As it stands, dozens of states have already banned or restricted the use of TikTok on government devices. Montana became the first to ban TikTok to the public earlier this month in an effort to prevent the Chinese government from gaining access to personal information – though days later, the company sued the state in response.

Utah stands out as the only state that successfully legislated teen social media use, passing a law earlier this year that requires social media firms to get parents’ consent for children to use their apps. Among other things, the law gives parents full access to their children’s online accounts, including posts and private messages, imposes a curfew that blocks children’s access between 10:30 p.m. and 6:30 a.m. and bars social media companies from collecting data on children or targeting them for advertising.

A handful of other states – including Arkansas, California, Louisiana, New Jersey, Ohio and Texas are considering similar regulations. In the Golden State, home to many of the social media giants and other big tech firms, a bill introduced in March would make companies liable for using designs, algorithms or features that they know could lead minors to purchase fentanyl, become addicted to their platforms or cause eating disorders, suicide and other forms of self-harm.
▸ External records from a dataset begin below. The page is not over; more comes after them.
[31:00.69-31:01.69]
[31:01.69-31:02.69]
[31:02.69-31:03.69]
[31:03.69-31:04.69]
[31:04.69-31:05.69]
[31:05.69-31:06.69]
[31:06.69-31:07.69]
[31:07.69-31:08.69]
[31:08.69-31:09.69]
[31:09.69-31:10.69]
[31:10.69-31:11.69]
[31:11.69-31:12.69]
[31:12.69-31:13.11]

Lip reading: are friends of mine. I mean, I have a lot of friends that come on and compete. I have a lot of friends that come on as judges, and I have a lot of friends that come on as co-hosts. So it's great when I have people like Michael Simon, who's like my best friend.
“To maximize user engagement and increase profits, TikTok creates and co-creates harmful content and deliberately targets children in the United States with violent, dangerous, extreme and psychologically disturbing content from which they cannot look away,” Bergman says. “In China’s version of TikTok, minors 14 and under are limited to 45 minutes per day online and are directed to science experiments, museum exhibits, patriotic and educational videos.”

Murthy’s advisory tells a very different story of social media use in the U.S., where up to 95% of adolescents aged 13 to 17 report using a social media platform, with more than a third saying they use social media “almost constantly.” And while 13 is the commonly required minimum age to log into social media platforms in the U.S., nearly 40% of children ages 8 to 12 use social media.
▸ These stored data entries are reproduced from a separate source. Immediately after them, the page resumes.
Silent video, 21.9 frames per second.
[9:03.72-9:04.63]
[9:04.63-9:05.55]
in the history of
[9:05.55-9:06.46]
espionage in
Research cited in the advisory show that adolescents aged 12 to 15 who spent more than three hours per day on social media faced double the risk of experiencing poor mental health outcomes, including symptoms of depression and anxiety. As of 2021, eighth and 10th graders spend an average of 3 1/2 hours per day on social media.

Among other things, Murthy urged policymakers to strengthen protections for children interacting with social media platforms, develop age-appropriate health and safety standards for technology platforms, find ways to protect children and adolescents from accessing harmful content, limit the use of features that attempt to maximize engagement, regularly assess risks to children and adolescents and require a higher standard of data privacy to protect them from exploitation and abuse.

“Our children have become unknowing participants in a decades-long experiment,” Murthy said in a statement. “And while there is more we have to learn about the full impact, we know enough now to take action and protect our kids.”